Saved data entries
*** Block opens ***

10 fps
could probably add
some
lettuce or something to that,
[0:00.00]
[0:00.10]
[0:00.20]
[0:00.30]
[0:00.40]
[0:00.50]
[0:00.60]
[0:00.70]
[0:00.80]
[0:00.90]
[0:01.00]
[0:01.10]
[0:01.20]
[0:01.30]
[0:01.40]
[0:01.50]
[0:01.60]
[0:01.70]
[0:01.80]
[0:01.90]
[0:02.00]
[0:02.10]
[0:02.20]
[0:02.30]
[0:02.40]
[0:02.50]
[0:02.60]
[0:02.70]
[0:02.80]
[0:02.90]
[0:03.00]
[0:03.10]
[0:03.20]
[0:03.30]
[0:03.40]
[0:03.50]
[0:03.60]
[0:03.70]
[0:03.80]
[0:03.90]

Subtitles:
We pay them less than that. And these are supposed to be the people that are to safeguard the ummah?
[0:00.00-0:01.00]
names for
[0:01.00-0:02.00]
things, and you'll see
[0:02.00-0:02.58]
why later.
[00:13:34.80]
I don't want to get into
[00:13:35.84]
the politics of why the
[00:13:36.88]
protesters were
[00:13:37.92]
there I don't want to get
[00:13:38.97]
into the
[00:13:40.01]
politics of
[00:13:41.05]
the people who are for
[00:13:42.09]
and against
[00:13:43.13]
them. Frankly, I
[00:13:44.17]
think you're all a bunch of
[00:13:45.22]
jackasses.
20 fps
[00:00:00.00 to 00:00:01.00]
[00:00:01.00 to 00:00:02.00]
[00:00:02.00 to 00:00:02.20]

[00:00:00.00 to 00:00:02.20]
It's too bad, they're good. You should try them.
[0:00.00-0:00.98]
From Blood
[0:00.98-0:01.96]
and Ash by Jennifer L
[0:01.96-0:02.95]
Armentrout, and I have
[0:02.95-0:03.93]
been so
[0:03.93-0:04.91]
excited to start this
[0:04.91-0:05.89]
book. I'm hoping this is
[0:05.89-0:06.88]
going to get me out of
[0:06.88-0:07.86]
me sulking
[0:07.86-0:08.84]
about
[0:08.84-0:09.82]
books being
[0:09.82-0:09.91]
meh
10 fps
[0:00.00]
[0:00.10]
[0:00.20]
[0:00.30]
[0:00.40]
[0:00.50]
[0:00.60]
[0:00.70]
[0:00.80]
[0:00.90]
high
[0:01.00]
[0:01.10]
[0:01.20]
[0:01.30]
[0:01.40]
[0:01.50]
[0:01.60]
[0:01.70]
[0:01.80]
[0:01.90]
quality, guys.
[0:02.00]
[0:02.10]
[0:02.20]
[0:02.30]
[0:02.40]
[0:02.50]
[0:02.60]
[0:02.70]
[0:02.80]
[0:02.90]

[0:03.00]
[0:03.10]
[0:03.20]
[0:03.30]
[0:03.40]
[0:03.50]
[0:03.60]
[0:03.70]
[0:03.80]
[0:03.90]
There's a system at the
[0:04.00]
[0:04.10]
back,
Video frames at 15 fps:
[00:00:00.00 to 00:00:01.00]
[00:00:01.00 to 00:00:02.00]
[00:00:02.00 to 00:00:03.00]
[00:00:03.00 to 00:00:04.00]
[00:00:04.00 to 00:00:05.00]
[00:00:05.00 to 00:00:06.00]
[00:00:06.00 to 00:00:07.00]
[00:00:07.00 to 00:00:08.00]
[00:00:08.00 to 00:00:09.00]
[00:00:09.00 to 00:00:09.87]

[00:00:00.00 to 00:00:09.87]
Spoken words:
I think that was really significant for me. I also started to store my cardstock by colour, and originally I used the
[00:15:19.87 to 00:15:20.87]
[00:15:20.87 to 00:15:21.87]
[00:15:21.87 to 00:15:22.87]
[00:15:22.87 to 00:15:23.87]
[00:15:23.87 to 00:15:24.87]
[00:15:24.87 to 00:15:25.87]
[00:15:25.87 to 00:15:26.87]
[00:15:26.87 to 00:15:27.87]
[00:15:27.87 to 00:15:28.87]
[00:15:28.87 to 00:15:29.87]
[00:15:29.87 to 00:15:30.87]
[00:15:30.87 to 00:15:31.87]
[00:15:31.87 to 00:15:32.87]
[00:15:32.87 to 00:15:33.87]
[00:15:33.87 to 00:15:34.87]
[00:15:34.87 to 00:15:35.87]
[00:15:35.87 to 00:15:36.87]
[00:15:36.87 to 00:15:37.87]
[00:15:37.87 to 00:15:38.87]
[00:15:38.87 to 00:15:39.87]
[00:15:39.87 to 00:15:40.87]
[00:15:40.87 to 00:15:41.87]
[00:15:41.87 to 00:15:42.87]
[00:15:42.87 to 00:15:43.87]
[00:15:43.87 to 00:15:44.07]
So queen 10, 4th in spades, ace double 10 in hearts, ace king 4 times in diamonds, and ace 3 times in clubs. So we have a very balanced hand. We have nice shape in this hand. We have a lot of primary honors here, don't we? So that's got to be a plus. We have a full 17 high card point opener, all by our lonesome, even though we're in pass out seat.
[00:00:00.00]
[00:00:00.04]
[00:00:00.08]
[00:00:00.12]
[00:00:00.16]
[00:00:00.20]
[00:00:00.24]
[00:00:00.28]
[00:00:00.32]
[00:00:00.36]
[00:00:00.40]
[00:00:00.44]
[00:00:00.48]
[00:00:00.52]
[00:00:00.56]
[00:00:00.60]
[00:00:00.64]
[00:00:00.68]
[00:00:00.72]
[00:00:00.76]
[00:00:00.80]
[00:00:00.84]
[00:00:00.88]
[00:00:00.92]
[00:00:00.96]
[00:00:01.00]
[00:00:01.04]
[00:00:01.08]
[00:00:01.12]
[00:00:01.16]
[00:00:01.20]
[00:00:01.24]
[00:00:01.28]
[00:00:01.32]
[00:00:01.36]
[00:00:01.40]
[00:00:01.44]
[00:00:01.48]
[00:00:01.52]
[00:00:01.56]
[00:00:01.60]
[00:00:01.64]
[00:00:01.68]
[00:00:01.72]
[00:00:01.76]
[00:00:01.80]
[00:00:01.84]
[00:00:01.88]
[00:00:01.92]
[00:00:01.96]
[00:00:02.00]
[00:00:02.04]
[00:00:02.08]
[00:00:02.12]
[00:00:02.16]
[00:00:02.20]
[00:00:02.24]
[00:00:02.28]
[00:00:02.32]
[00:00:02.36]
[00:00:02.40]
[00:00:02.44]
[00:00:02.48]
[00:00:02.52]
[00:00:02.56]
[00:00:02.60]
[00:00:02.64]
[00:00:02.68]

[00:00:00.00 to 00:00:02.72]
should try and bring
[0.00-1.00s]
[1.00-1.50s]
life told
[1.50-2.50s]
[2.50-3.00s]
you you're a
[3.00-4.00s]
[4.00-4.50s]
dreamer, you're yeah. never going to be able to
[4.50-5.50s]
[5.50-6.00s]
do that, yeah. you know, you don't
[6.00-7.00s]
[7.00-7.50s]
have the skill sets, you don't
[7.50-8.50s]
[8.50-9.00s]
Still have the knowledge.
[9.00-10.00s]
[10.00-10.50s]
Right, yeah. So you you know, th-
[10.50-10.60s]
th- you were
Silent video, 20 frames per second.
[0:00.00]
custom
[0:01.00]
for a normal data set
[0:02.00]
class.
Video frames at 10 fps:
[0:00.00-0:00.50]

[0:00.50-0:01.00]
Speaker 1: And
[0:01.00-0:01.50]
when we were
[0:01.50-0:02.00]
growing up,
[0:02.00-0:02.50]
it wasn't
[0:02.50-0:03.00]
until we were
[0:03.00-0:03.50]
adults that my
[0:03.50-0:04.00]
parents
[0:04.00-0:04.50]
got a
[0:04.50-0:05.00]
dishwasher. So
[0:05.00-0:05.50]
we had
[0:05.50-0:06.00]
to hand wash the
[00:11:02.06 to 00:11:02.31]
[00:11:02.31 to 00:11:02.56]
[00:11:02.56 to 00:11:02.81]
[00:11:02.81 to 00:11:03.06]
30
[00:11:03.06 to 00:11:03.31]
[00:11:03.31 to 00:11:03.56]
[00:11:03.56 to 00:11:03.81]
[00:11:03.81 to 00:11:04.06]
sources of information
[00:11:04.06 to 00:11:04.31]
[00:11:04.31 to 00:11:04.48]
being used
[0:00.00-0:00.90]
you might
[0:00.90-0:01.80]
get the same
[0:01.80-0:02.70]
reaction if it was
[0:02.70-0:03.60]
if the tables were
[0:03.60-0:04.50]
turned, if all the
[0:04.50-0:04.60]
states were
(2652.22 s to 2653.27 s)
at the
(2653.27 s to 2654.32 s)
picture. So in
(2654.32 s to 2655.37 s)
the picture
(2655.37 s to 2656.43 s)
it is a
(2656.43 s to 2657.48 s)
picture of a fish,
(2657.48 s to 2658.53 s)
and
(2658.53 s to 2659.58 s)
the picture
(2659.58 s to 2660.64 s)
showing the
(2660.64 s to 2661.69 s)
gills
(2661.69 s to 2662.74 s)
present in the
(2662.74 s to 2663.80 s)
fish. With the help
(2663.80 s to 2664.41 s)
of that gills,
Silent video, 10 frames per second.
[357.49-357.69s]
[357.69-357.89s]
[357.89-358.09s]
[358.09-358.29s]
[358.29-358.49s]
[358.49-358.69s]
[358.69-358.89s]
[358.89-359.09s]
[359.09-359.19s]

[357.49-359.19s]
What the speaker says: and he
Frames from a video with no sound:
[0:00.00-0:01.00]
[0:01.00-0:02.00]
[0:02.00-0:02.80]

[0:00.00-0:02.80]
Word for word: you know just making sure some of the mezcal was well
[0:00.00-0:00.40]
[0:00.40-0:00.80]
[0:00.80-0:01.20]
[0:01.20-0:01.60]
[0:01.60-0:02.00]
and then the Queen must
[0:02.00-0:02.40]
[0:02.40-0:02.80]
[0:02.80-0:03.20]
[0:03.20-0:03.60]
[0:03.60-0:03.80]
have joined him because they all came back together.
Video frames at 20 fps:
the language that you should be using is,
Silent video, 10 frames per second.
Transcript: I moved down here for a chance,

*** Block closes ***

● **Activity**
Restate word for word only the lines above from the line containing "[00:00:00.00 to 00:00:09.87]" to the line containing "[00:15:28.87 to 00:15:29.87]", both of them included.

● **Exercise solution**
[00:00:00.00 to 00:00:09.87]
Spoken words:
I think that was really significant for me. I also started to store my cardstock by colour, and originally I used the
[00:15:19.87 to 00:15:20.87]
[00:15:20.87 to 00:15:21.87]
[00:15:21.87 to 00:15:22.87]
[00:15:22.87 to 00:15:23.87]
[00:15:23.87 to 00:15:24.87]
[00:15:24.87 to 00:15:25.87]
[00:15:25.87 to 00:15:26.87]
[00:15:26.87 to 00:15:27.87]
[00:15:27.87 to 00:15:28.87]
[00:15:28.87 to 00:15:29.87]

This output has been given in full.